In recent years, two other types of optical sights have become popular. The first of these is the red dot sight which is so named because it makes use of a red dot projected on a lens. The dot can then be aligned on a target by looking through the sight and moving the gun so that the red dot is placed correctly on the target. A red dot sight requires aligning only two objects, the dot and the target. Red dot sights are easy and fast to use, but they are not normally employed when high accuracy is desired. In most red dot sights, the dot is large enough so that it covers an area that is as much as 2 or 3 inches in diameter at 25 yards so precise aiming (as with a scope) is not possible. After the red dot sight is mounted on the gun, it is sighted in in much the same manner as a scope.

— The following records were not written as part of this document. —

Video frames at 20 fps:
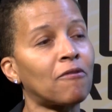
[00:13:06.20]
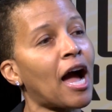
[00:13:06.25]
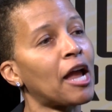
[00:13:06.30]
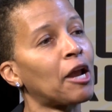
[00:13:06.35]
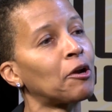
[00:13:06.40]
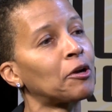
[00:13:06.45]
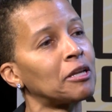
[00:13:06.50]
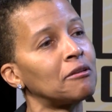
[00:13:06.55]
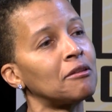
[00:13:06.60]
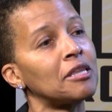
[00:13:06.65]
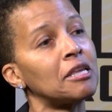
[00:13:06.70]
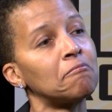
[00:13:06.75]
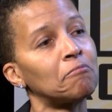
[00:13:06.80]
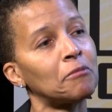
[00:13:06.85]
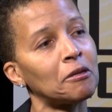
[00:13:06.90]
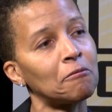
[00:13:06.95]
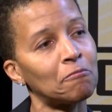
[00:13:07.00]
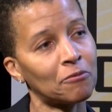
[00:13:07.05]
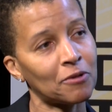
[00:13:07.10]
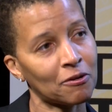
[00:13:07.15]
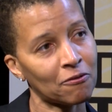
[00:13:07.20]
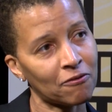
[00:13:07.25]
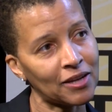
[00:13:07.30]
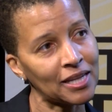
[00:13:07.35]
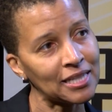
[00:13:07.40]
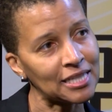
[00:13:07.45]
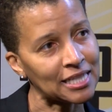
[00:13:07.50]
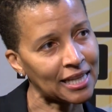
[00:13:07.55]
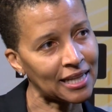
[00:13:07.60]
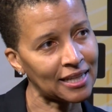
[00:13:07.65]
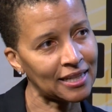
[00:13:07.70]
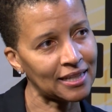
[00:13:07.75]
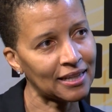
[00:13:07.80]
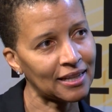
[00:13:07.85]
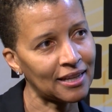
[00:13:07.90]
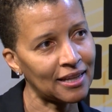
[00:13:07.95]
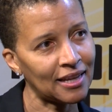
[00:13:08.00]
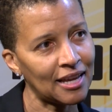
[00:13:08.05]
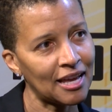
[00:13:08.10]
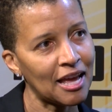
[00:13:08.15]
fire can then be prevented.
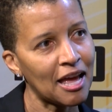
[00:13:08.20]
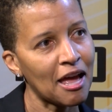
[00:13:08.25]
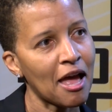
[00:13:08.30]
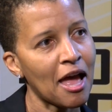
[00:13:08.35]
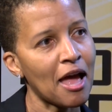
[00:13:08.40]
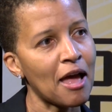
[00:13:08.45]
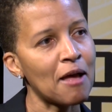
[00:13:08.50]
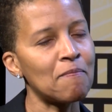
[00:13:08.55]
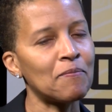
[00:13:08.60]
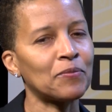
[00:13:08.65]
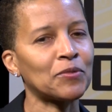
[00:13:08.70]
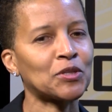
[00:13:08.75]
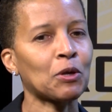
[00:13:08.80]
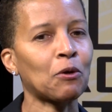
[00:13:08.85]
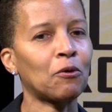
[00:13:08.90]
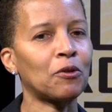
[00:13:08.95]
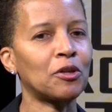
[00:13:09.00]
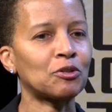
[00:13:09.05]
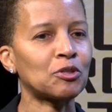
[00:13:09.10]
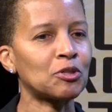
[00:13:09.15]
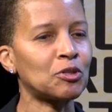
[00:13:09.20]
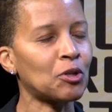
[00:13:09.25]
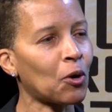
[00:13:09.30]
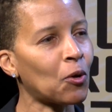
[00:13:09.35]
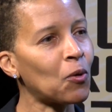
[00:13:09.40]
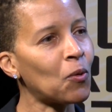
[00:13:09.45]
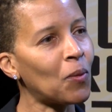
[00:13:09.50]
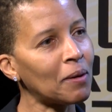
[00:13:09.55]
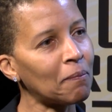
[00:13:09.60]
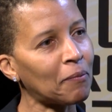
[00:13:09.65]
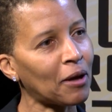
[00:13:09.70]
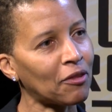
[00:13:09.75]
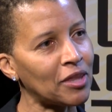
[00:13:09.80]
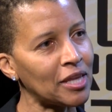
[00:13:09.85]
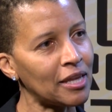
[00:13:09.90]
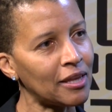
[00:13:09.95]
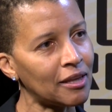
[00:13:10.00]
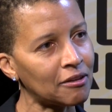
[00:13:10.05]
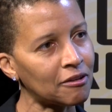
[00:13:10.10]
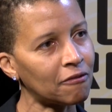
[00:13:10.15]
So there's no one but
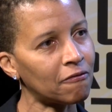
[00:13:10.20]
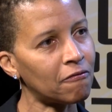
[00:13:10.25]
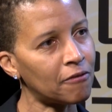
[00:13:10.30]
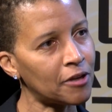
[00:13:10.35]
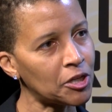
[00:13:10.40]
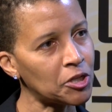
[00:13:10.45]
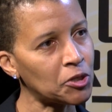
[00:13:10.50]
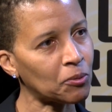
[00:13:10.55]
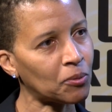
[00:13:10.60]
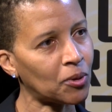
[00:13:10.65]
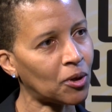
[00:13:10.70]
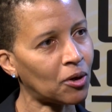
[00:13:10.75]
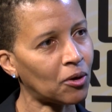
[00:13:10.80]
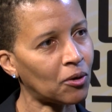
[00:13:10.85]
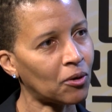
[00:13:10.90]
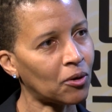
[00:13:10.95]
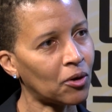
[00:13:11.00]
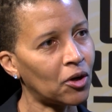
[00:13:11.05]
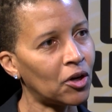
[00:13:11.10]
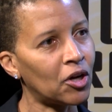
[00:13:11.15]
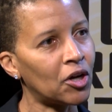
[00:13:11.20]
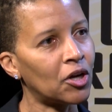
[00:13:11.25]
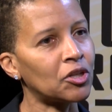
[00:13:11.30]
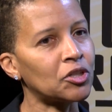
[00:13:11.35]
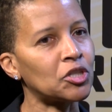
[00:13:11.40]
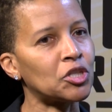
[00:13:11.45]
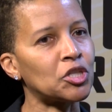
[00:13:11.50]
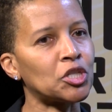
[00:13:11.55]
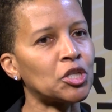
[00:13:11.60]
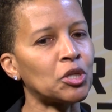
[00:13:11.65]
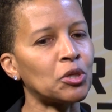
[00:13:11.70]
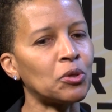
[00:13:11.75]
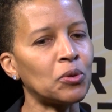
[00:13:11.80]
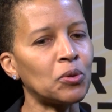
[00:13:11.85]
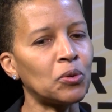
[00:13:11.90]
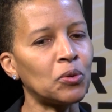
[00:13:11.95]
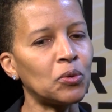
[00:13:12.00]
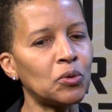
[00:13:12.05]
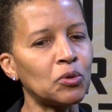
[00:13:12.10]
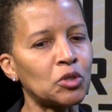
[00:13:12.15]
the individual
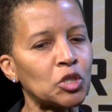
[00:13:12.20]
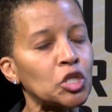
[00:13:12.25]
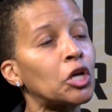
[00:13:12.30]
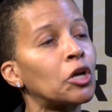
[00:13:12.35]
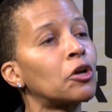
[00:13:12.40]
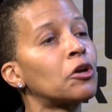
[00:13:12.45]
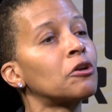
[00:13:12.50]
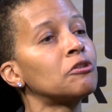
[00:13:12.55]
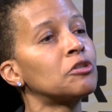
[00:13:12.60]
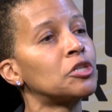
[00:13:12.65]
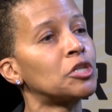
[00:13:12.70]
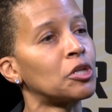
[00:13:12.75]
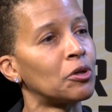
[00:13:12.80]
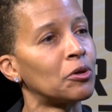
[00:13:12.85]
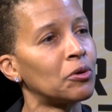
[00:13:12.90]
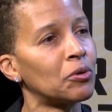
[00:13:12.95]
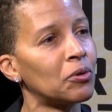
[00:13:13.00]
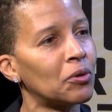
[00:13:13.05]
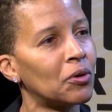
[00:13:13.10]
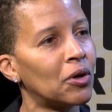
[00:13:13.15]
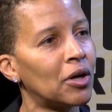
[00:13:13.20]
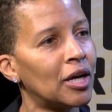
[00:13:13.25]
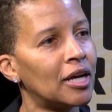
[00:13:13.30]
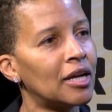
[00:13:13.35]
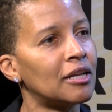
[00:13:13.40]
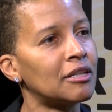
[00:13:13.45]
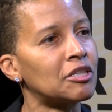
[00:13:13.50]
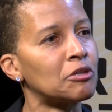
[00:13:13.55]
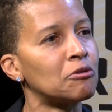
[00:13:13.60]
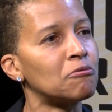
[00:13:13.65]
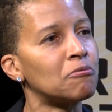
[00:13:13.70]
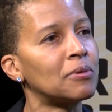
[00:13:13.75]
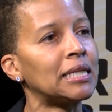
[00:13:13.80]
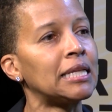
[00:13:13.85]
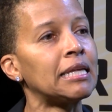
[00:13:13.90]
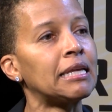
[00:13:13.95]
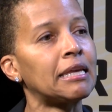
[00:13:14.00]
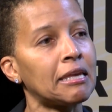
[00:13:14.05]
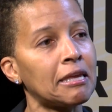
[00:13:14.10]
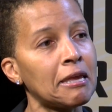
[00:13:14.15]
to turn to
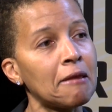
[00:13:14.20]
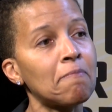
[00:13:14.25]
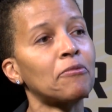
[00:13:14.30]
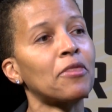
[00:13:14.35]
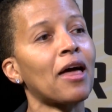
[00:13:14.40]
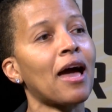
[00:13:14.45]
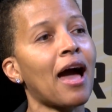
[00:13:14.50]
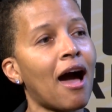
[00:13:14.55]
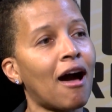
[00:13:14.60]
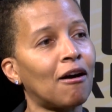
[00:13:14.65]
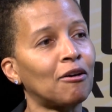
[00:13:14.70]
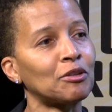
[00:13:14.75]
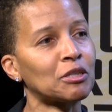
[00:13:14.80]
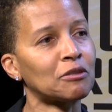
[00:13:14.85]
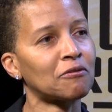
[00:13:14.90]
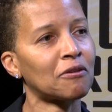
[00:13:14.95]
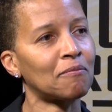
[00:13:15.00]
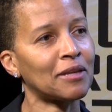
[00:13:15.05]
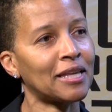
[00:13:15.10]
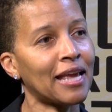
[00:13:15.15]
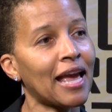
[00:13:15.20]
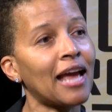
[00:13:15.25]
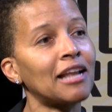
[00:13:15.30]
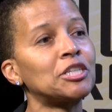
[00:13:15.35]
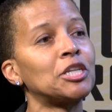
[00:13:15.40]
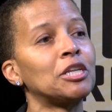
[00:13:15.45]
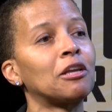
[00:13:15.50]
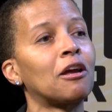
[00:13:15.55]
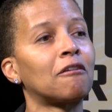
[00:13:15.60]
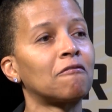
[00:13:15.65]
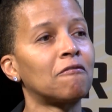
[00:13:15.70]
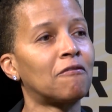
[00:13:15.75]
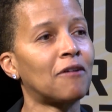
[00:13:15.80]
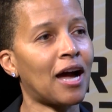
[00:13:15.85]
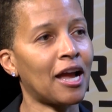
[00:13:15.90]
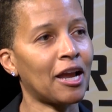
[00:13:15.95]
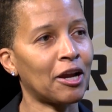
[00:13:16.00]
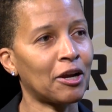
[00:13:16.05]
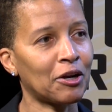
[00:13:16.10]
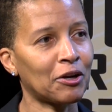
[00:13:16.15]
really keep the house from catching on
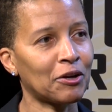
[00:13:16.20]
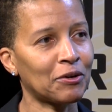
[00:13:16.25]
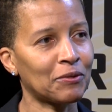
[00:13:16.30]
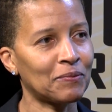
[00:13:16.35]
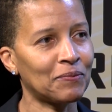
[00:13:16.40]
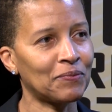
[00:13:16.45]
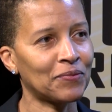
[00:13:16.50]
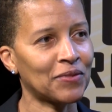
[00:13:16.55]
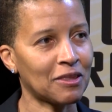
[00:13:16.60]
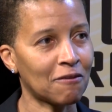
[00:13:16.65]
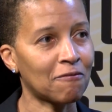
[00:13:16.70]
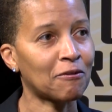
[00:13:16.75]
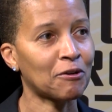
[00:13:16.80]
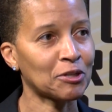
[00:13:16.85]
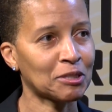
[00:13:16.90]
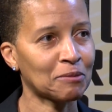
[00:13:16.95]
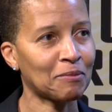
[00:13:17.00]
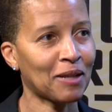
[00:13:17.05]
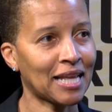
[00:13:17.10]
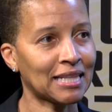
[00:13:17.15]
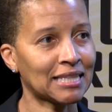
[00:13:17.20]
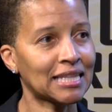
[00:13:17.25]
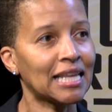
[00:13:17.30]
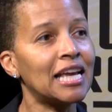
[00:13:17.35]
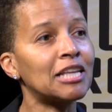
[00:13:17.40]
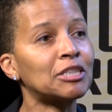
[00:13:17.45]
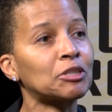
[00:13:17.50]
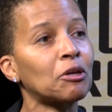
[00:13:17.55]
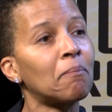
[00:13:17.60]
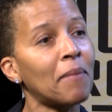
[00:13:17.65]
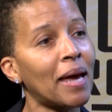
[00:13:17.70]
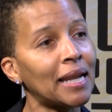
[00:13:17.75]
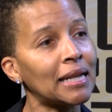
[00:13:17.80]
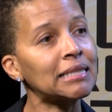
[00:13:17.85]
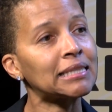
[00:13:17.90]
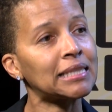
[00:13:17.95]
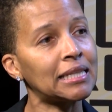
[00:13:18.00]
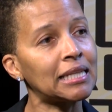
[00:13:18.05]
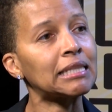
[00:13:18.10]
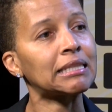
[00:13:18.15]
fire in the first place. So
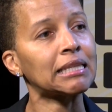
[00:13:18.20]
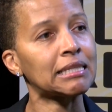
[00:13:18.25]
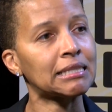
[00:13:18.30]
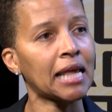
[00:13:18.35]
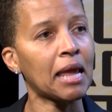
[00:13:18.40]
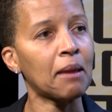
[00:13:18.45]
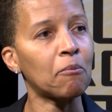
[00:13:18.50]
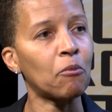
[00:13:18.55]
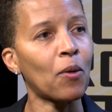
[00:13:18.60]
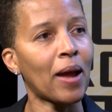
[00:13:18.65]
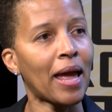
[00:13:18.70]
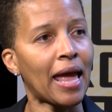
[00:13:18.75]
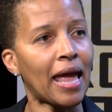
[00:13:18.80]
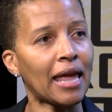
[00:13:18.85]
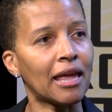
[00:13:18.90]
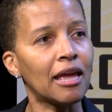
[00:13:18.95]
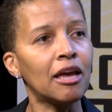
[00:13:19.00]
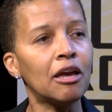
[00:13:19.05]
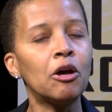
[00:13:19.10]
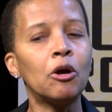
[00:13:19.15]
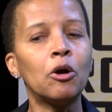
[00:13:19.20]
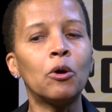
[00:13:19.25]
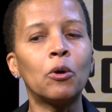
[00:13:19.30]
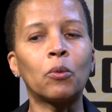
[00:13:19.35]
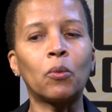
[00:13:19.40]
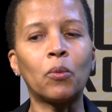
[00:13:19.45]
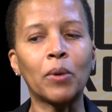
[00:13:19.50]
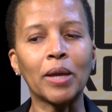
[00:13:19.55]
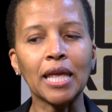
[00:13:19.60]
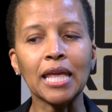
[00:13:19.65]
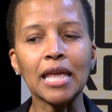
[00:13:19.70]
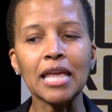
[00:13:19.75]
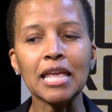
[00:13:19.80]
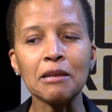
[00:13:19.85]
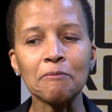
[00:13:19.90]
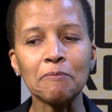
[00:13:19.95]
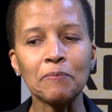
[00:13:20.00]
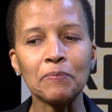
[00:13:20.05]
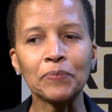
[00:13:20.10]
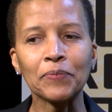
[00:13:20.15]
medicine is the same way.
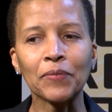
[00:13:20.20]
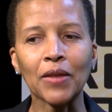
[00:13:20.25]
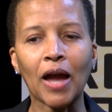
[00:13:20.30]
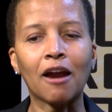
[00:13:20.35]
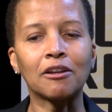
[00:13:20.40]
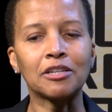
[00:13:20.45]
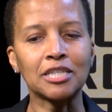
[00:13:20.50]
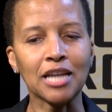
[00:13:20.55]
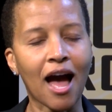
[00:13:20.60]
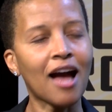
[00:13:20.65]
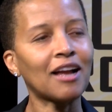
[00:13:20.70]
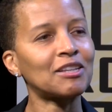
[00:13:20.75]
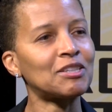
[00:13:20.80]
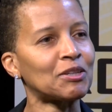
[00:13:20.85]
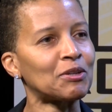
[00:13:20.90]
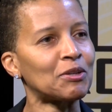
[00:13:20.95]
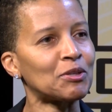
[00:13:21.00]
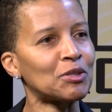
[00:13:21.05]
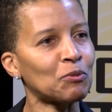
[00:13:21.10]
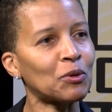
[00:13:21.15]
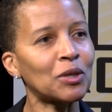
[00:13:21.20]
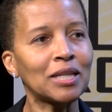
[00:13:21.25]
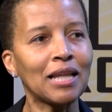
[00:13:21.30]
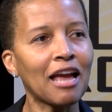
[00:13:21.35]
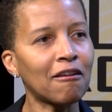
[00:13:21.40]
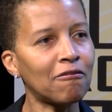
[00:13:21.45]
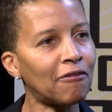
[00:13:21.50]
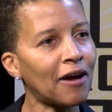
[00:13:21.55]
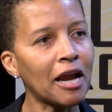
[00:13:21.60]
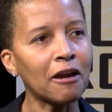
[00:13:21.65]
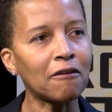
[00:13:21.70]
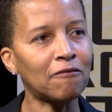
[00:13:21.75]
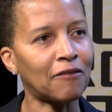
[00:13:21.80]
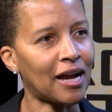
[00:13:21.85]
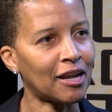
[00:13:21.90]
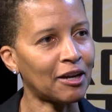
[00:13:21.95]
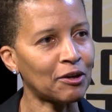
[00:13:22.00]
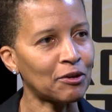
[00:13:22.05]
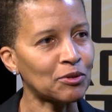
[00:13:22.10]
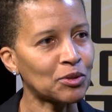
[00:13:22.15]
We are doctors. We're like
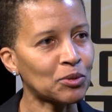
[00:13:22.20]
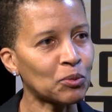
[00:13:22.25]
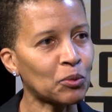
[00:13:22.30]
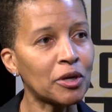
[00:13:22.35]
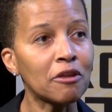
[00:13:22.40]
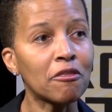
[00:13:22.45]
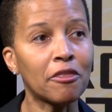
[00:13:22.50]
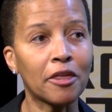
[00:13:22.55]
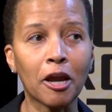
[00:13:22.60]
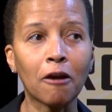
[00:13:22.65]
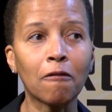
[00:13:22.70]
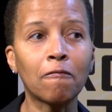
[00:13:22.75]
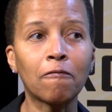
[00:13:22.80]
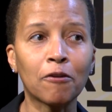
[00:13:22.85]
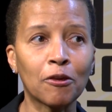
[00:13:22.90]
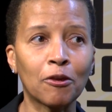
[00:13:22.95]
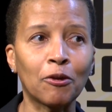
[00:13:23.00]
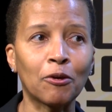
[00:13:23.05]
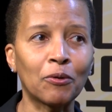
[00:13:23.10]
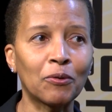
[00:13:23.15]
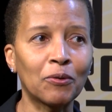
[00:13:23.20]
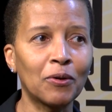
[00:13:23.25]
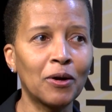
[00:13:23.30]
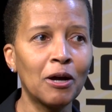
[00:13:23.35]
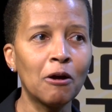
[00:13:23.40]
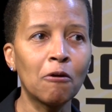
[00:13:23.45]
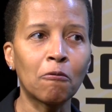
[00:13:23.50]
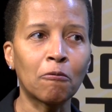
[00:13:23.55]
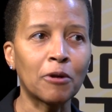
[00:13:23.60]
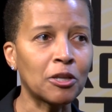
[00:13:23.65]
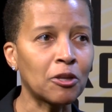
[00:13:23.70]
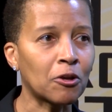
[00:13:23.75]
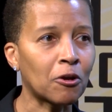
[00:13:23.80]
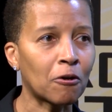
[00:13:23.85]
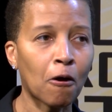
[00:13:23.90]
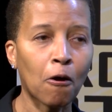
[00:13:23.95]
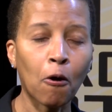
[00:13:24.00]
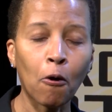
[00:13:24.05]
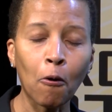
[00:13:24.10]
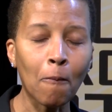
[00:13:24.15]
firefighters. We're there for you when
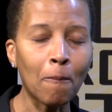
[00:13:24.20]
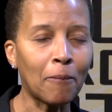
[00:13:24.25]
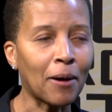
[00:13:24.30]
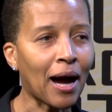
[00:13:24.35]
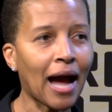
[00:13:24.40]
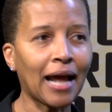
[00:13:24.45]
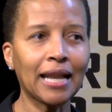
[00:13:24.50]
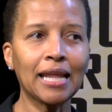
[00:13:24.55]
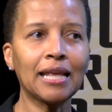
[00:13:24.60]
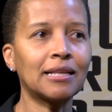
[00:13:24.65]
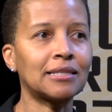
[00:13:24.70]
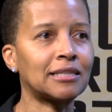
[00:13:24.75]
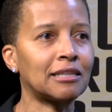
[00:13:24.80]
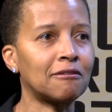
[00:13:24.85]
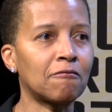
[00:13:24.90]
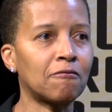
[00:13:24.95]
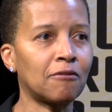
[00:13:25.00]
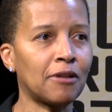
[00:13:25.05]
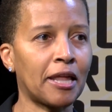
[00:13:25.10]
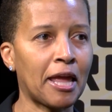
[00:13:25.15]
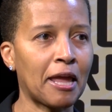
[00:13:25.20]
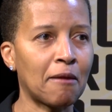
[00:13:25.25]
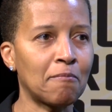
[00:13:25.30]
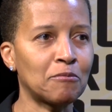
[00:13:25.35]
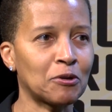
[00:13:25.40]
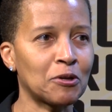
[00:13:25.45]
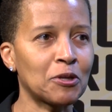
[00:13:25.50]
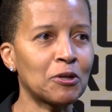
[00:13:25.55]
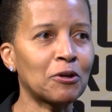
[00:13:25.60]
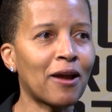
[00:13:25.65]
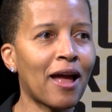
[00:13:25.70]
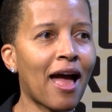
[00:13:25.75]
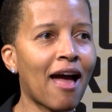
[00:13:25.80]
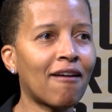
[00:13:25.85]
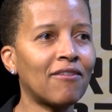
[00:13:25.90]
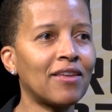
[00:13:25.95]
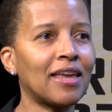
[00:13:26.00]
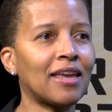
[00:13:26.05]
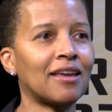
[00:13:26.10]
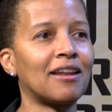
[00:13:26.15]
your whole body is inflamed, or you're
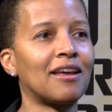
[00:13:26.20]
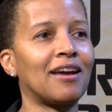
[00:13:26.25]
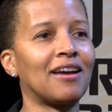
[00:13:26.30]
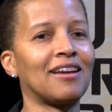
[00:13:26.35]
having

The second type of sight to see common usage is the laser sight. A laser sight consists of a laser that is mounted on the airgun similar to the way in which a scope is attached. It emits a laser beam that is directed toward the target. When the beam is on the target, the shot fired should hit where the beam is directed if the sight is properly adjusted. Laser sights are adjustable for elevation and windage by means of screws that move the laser beam in the direction needed to make the point of impact coincide with the point of aim. Although the laser sight is an interesting device, it is somewhat limited in its ability to be used in bright light and at longer distances. Also, the beam has enough width to make it a less accurate aiming device than a scope. Because they are more suitable for rapid target acquisition at short ranges, red dot and laser sights are more often used on handguns than on rifles.
Another factor to consider regarding the laser sight is the potential for eye injury. Lasers are used in some types of eye surgery, and the lasers used in sighting equipment come with all sorts of warnings that must be heeded. Never allow a laser sight to point in to your eye or the eye of someone else! Laser sights are not toys!